D. P. /REDACCIÓN
E
l fraude que ha podido cometer la red internacional desmantelada en agosto pasado, dedicada a emitir fraudulentamente canales privados tanto a las plataformas de televisión como a la Hacienda Pública, podría superar los 500 millones de euros (83.000 millones de las antiguas pesetas), según comunicó ayer la Guardia Civil.
Entre los 14 detenidos figuran ocho españoles, tres británicos, un bielorruso, un rumano y un ruso. Está presuntamente implicado el ex concejal del PSOE de Los Montesinos y ex presidente de la Mancomunidad de Promoción Económica de la Vega Baja hasta diciembre del año pasado, Francisco José Paredes Quesada.
La operación "Cimitarra", que se llevó a cabo en las provincias de Alicante, Murcia y Almería, desarticuló una red internacional dedicada a emitir fraudulentamente canales privados de televisión para clientes de origen británico con domicilio en esas provincias.
Como avanzó esta edición, en la operación se llevaron a cabo 22 registros en los que se incautaron equipos informáticos, material técnico de recepción y emisión de televisión, decodificadores, mezcladores y dinero en metálico por valor de más de 5 millones de euros.
La organización operaba de forma encubierta empleando tres empresas con cobertura legal, la más conocida comercialmente Telmicro Levante. Adquirían los derechos de emisión de varios canales del Reino Unido para la distribución de la señal a suscriptores en territorio británico.
La red desarticulada declaraba un número muy inferior de suscriptores a los que realmente tenía y además distribuía ilegalmente la señal en territorio español, sin disponer de los derechos para ello, según la misma fuente.
Las investigaciones se iniciaron a raíz de la denuncia presentada por un representante legal de Sogecable, tras detectar que determinadas emisiones de canales británicos en Alicante incluían contenidos cuya titularidad de los derechos audiovisuales en nuestro país correspondía en exclusiva a dicha plataforma digital.
Tras investigar la infraestructura utilizada por la organización, se pudo comprobar que en una nave situada en el polígono industrial Los Garroferos de Algorfa disponían de potentes antenas parabólicas y decodificadores, -en las imágenes adjuntas- contratados en Reino Unido e Irlanda.
Estos medios técnicos permitían captar la señal de varias cadenas británicas de televisión por satélite, las descodificaban y volvían a codificar utilizando un sistema denominado Irdeto, para posteriormente distribuirla a sus clientes de toda la costa desde Benidorm hasta Vera en Almería a través de una red de emisores y repetidores propios.
Más de 60.000 clientes
La trama disponía de más de 60.000 clientes, en su mayoría miembros de la comunidad británica afincados en el Levante español, que pagaban 590 euros por gastos de instalación, más las cuotas mensuales de entre 18 y 22 euros, o bien, cuotas anuales de entre 200 y 220 euros, dependiendo de los canales contratados.
La instalación en el domicilio de los clientes consistía en una antena específica para las frecuencias de emisión utilizadas y un aparato decodificador que únicamente funcionaba con una tarjeta con numeración única para cada cliente, lo cual hacía posible cortar la señal en caso de falta de pago.
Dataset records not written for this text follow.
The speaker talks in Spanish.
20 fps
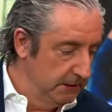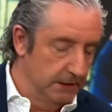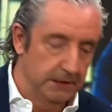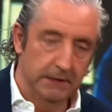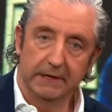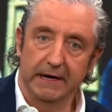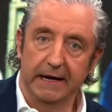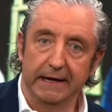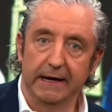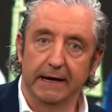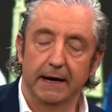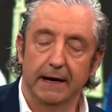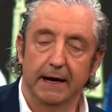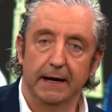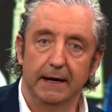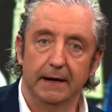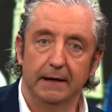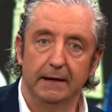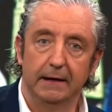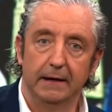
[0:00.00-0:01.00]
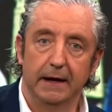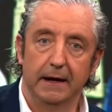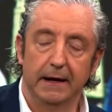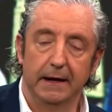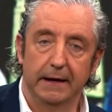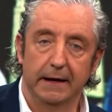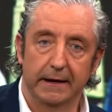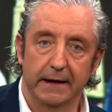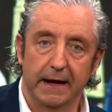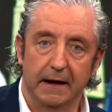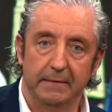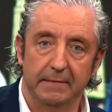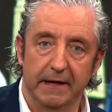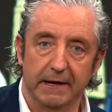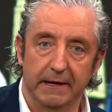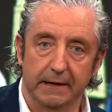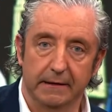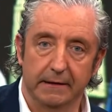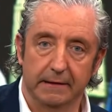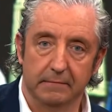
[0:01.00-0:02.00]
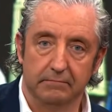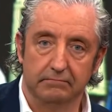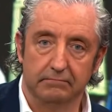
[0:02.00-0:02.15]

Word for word: Es eh, que llega al, Real Madrid.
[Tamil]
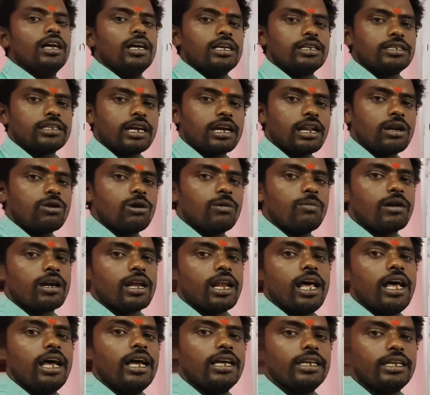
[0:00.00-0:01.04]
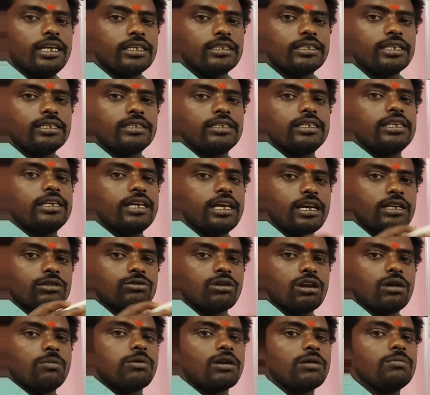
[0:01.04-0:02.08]
சென்ட்ரல் கவர்மெண்டில் எஸ்எஸ்சி என்று
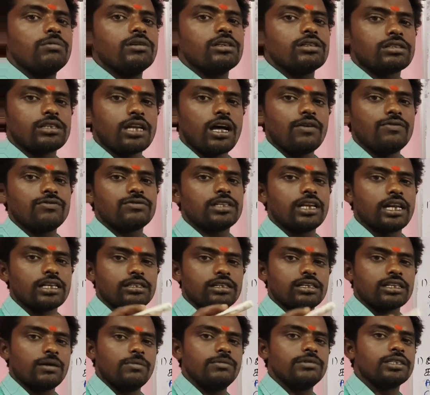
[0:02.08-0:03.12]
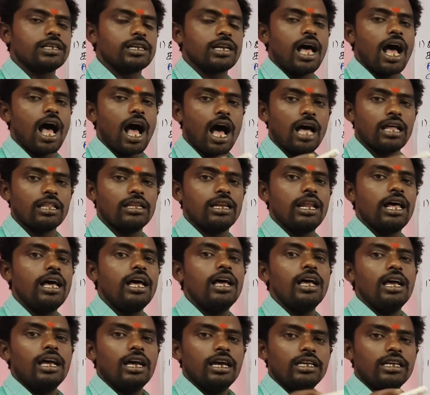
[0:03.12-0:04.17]
சொல்லப்படும் ஸ்டாஃப் செலெக்ஷன் கமிஷன் அதில்
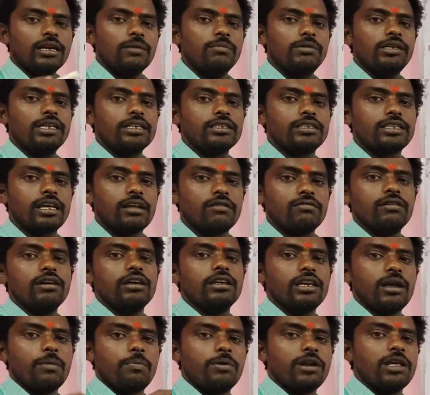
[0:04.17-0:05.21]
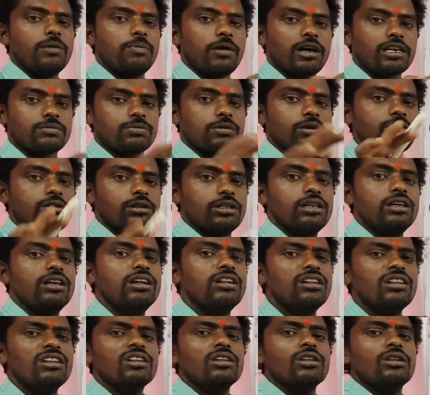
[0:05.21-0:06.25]
எம்டிஎஸ் தேர்வு எப்படி பாஸ் பண்ணுவது
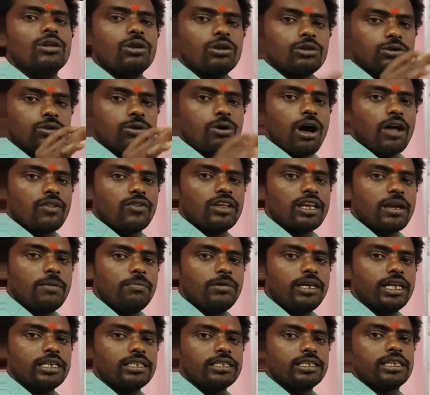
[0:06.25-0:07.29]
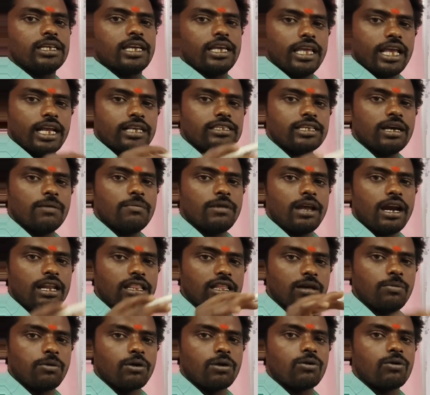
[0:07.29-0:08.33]
ஸோ அந்த எம்டிஎஸ் எக்ஸாம்
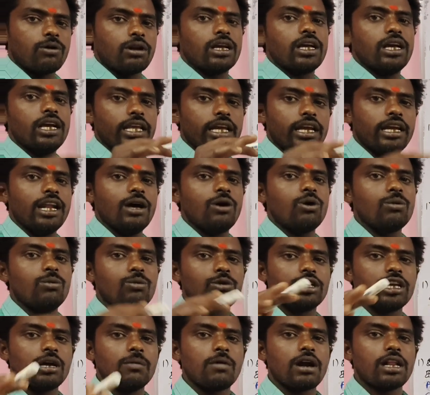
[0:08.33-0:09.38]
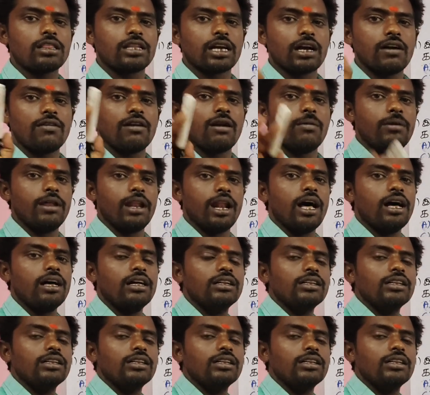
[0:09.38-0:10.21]
எழுத போகிறவங்களுக்கு என்ன ஒரு முக்கியமான தகவல் அப்படின்னா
Algunos canales de televisión habían dado autorización para facilitar la señal a un número limitado de clientes, cobrando los derechos correspondientes, compromiso éste que incumplía la red desarticulada ya que el número real de clientes era muy superior al realmente declarado por la organización. Del mismo modo, defraudaban a la Hacienda Pública, ya que declaraban las ganancias correspondientes a unos 17.000 clientes, en lugar de los 60.000 con los que contaban.
El Juzgado de Instrucción Número 1 de Torrevieja es el que está dirigiendo la investigación.
EL DATO
Miles de británicos sin sus emisiones favoritas
Las investigaciones fueron llevadas a cabo por el Equipo de Policía Judicial de la Guardia Civil de Torrevieja. Como consecuencia de la desarticulación miles de televidentes se han quedado sin señal de sus canales favoritos en las ciudades costeras de la provincia, Murcia y Almería. De hecho, los foros británicos han hecho especial hincapié en esta circunstancia. Ahora se explican el elevado coste de enganche y lo económico de la tarifa mensual de conexión. Las espectaculares dependencias de emisión en el singular polígono de Los Garroferos en Algorfa siguen cerradas. Las empresas ahora desmanteladas, que manejaban equipos de vanguardia y una gran liquidez, llegaron a mantener contactos preliminares con empresas legales de la comarca dedicadas a la televisión local por ondas para establecer alianzas, según indicaron fuentes conocedoras del sector a este diario. Se trata de unas negociaciones iniciadas poco antes de ponerse en marcha la operación.